I looked, but could not find any governmental agency monitoring murderous deer via drone. In fact, it is hard to imagine someone shouting “DEER!” and hordes of people running from the park screaming and dragging their children to safety like a scene from the movie Jaws.
The truly interesting thing about Mr.Ingraham’s article was how readers reacted. Most felt that he had twisted the facts and was “lying with statistics.” He was not.
The reason readers felt that his statistics had to be false was because of something called cognitive bias. A cognitive bias is like a bug in a computer program, only it affects how our brain processes probabilities around outcomes where risk and reward are involved.
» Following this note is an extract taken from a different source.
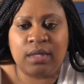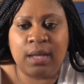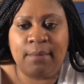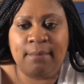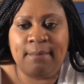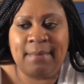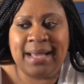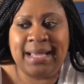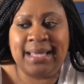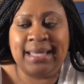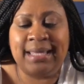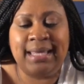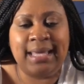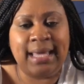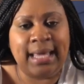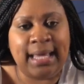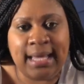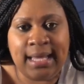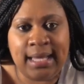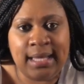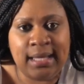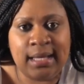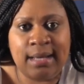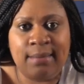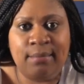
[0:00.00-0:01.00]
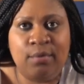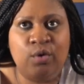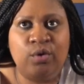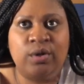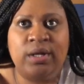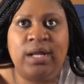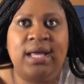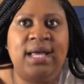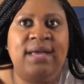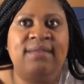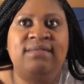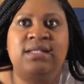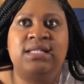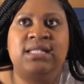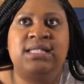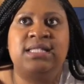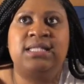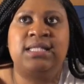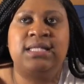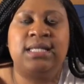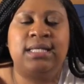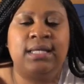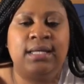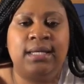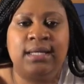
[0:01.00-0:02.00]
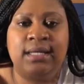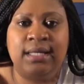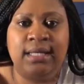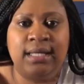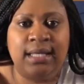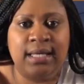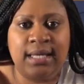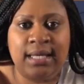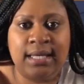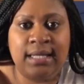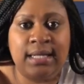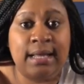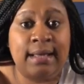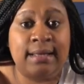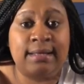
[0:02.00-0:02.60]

my gate. I'm going to have to sit again.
The specific cognitive bias involved here (there are over 200 of them) is called availability bias.
Here is how it works: If a person is asked to judge which is more likely to occur — death by shark attack or death by deer attack — their brain starts searching for memories of these events. Whichever event can be called up first is deemed as being more likely. In this case, it is almost impossible to image a murderous deer pouncing on its unexpected victim. So the brain decides quickly and subconsciously that shark attack must be the more likely event.
After the 9/11 attacks, people were bombarded with images of the planes smashing into the Twin Towers. As a result, the most available risk in their minds was a plane crash.
In order to avoid the risk of death by plane crash, many people chose to drive instead of fly. As a result, auto deaths increased by well over 3,000.
In the end, the seemingly prudent choice to drive instead of fly killed more people than the 9/11 attacks.
In other words, risk avoidance killed more people than the terrorists.